Hebrews 13:17 Obey those who rule over you, and be submissive, for they watch out for your souls, as those who must give account. Let them do so with joy and not with grief, for that would be unprofitable for you.

I’m not going to lie. This verse was a hard one to read. Especially during this season of my life. Coming into the IGNITE program, right off the bat I felt choked by the rules. They tell me when to get up, when to eat, what to wear, how to talk. And I felt like they had no right to do so. Who are these people to tell me how to do life? I thought to myself often my first couple weeks here.  I hadn’t yet submitted to them and recognized their God given authority over me during this season of my life.
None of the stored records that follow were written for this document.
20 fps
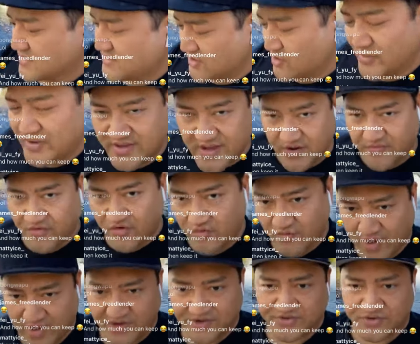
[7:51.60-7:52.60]
you know we take for
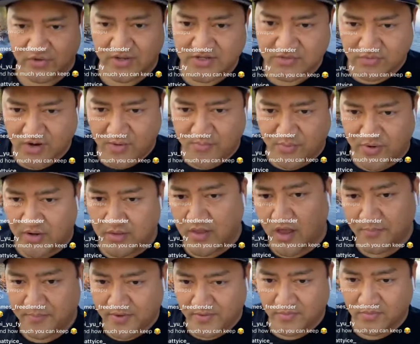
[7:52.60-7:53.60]
granted. So that's why I bring a
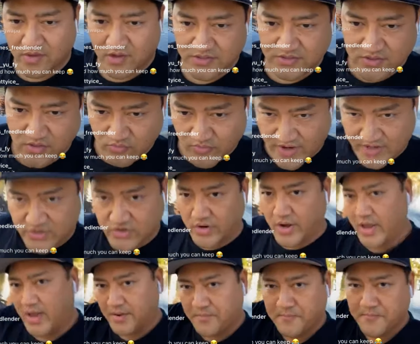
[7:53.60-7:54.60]
lot of people on. So raise
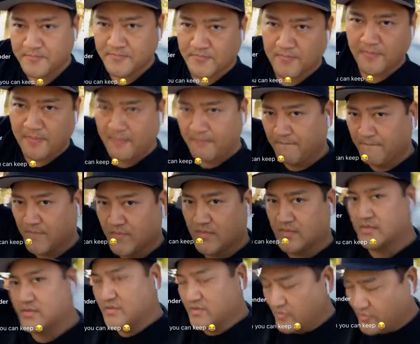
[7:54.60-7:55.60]
your hand,
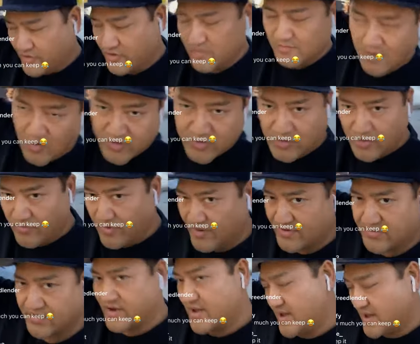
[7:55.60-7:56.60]
do an emoji,
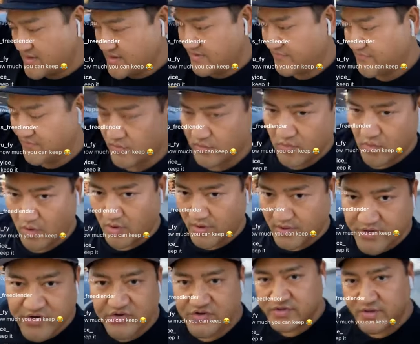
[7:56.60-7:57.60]
raise your hand if you
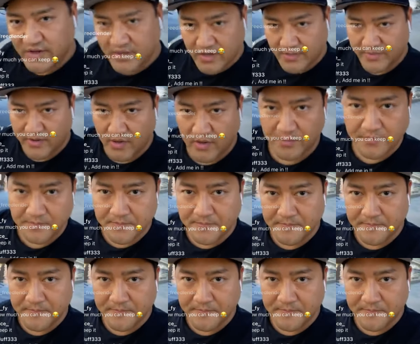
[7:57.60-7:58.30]
are interested in coming on,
God has really been revealing to me why their in my life. The staff only wants what’s best for me and to glorify the Lord in all things. These things I’ve been complaining about, they go through the same thing. In fact they’re held to a higher standard.  They get up earlier, eat the same things I do, obey the same rules concerning dress, and speech. But they do so without complaint. I haven’t heard a single staff member complain about the rules. Because these rules are here to edify and build one another up. They’re here to bring glory to God.
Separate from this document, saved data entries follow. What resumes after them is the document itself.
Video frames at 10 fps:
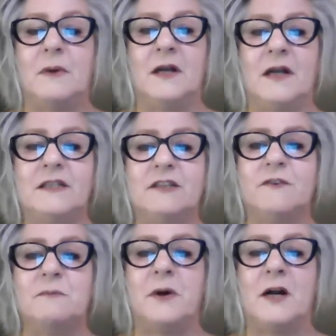a
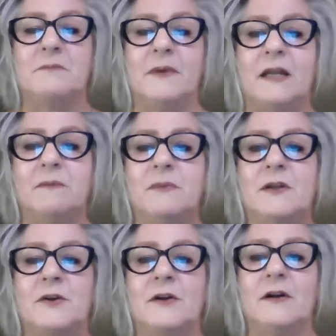different part of my
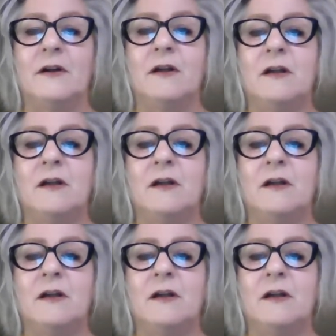computer.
Even more so, they’ve all been through the program. The staff all knows what it’s like to go through the program and was under the very same rules I’m under now. We’re all under the same authority in our lives, God’s. I can see that through the staff here, that they truly have surrendered their “rights” to God completely. So why do I give them so much grief? To simply put it, I’m prideful. And nosy. I want to know things and do things right and have all of my questions answered because I don’t want to mess up. I don’t want to deal with my failure and humble myself and ask for forgiveness and grace.  

Application:  I will submit and obey the authority by doing what I’m asked of during KP without complaint. I will also pray for a heart of joy in submission and obedience.